Proposition de Loi Garot : Un Cadre Législatif pour Combattre les Déserts Médicaux en France

Depuis plusieurs années, la France fait face à un phénomène qui menace l’égalité d’accès aux soins : les déserts médicaux. Selon les dernières données, 87 % du territoire français se trouve aujourd’hui en situation de sous‑couverture médicale, que ce soit en zone rurale ou dans certaines périphéries urbaines. Face à ce constat, le député Guillaume Garot a présenté une proposition de loi visant à inverser la tendance. Cet article analyse les principaux axes de la proposition, les réactions qu’elle suscite et les perspectives d’action concrète.

1. Comprendre le problème des déserts médicaux

Un désert médical se définit comme une zone où le nombre de médecins généralistes ou spécialistes est insuffisant pour répondre aux besoins de la population. Les conséquences sont multiples :

Le phénomène n’est pas limité aux zones rurales. Certaines communes de la petite couronne parisienne ou de la métropole lyonnaise affichent également des ratios médecins/population très faibles, ce qui montre que le problème est national et transversal.

2. Les grandes lignes de la proposition de loi Garot

Déposée à la Chambre des députés en 2023, la proposition de loi s’articule autour de trois piliers :

  1. Incitations financières et fiscales pour les médecins qui s’installent dans les zones identifiées comme critiques.
  2. Déploiement de structures de santé communautaires afin de mutualiser les compétences et d’offrir une offre de soins de proximité.
  3. Renforcement de la télémédecine et de la formation pour pallier les manques de présence physique et préparer les futurs professionnels aux spécificités des territoires isolés.

3. Détails des mesures proposées

3.1. Incitations financières et fiscales

La loi prévoit notamment :

3.2. Centres de santé communautaires (CSC)

Les CSC sont conçus comme des pôles multisectoriels regroupant médecins généralistes, infirmiers, pharmaciens, psychologues et travailleurs sociaux. Les objectifs sont de :

3.3. Télémédecine et formation

Le texte encourage le développement de plateformes de téléconsultation sécurisées, notamment dans les zones où la densité médicale est la plus faible. Parallèlement, il propose :

4. Le contexte parlementaire et les débats récents

Le 16 mars 2023, le sénateur Danny Wattebled (LI‑RT) et plusieurs de ses collègues ont présenté devant le Sénat un amendement complémentaire à la proposition de loi Garot. Cette intervention, qui s’est déroulée lors de la commission des affaires sociales du 27 novembre 2019, a mis en avant la nécessité d’associer les collectivités locales à la mise en œuvre des mesures, afin d’assurer une adaptation aux spécificités territoriales.

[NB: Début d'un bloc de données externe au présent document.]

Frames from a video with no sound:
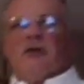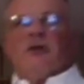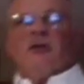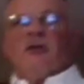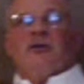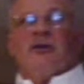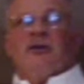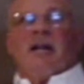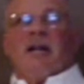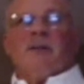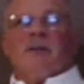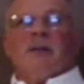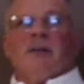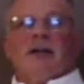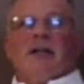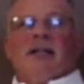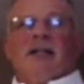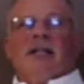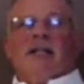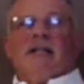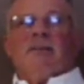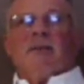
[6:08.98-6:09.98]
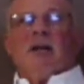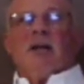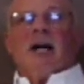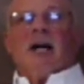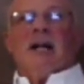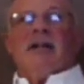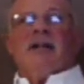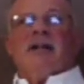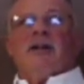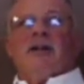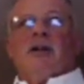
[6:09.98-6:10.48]
true statement. He's
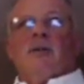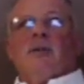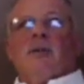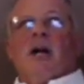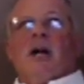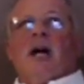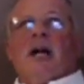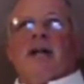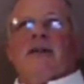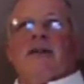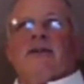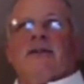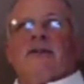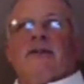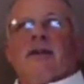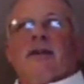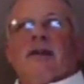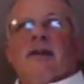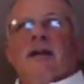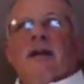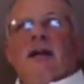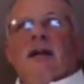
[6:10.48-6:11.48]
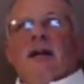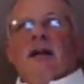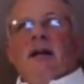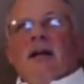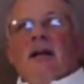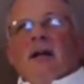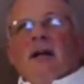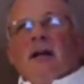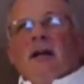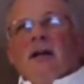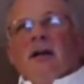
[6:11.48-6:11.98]
blinded their minds.
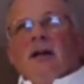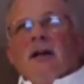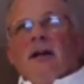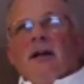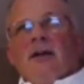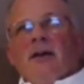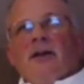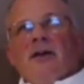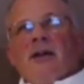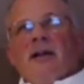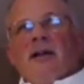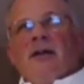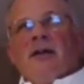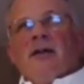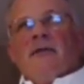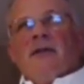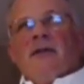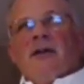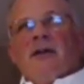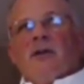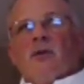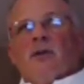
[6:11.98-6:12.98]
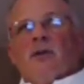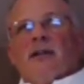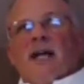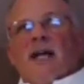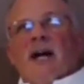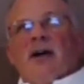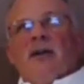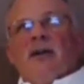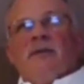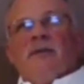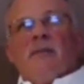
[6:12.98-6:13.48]
The individual
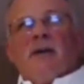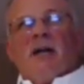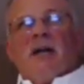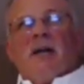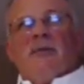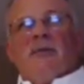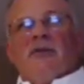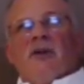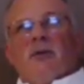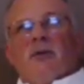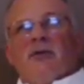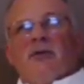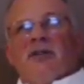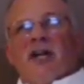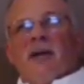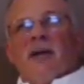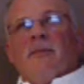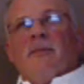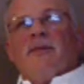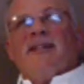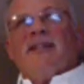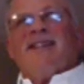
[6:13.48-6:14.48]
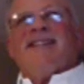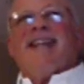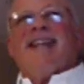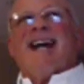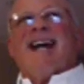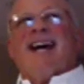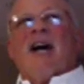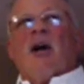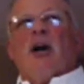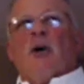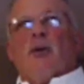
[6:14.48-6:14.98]
now has become so dumbed
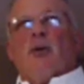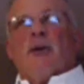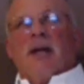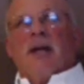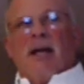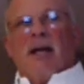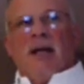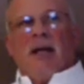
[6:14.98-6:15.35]
down.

Ces débats montrent que la proposition ne fait pas l’unanimité. Certains parlementaires estiment que les incitations financières pourraient créer des déséquilibres budgétaires, tandis que d’autres soulignent le risque de dépendance excessive à la télémédecine, qui ne peut pas remplacer totalement la relation de confiance entre le patient et le médecin.

5. Réactions des acteurs de terrain

Les organisations professionnelles, comme le Conseil National de l’Ordre des Médecins, ont accueilli favorablement les mesures d’incitation, mais ont demandé des garanties quant à la pérennité des financements. Les associations de patients, quant à elles, insistent sur la nécessité d’une qualité de service équivalente à celle des zones bien desservies, notamment en matière de suivi des maladies chroniques.

6. Perspectives et pistes complémentaires

Au‑delà du texte législatif, plusieurs axes complémentaires peuvent renforcer l’efficacité de la lutte contre les déserts médicaux :

7. Conclusion

La proposition de loi Garot représente une réponse structurée à un problème qui touche aujourd’hui la grande majorité du territoire français. En combinant incitations financières, création de centres de santé communautaires et renforcement de la télémédecine, le texte ambitionne de rééquilibrer l’accès aux soins. Les débats parlementaires, les réactions des professionnels de santé et les exigences des patients montrent toutefois que la réussite de ce projet dépendra d’une mise en œuvre cohérente, d’un financement durable et d’une coopération étroite entre l’État, les collectivités locales et les acteurs de terrain.

Rester informé des évolutions législatives et soutenir les initiatives locales restent les meilleures façons pour chaque citoyen de contribuer à la réduction des déserts médicaux en France.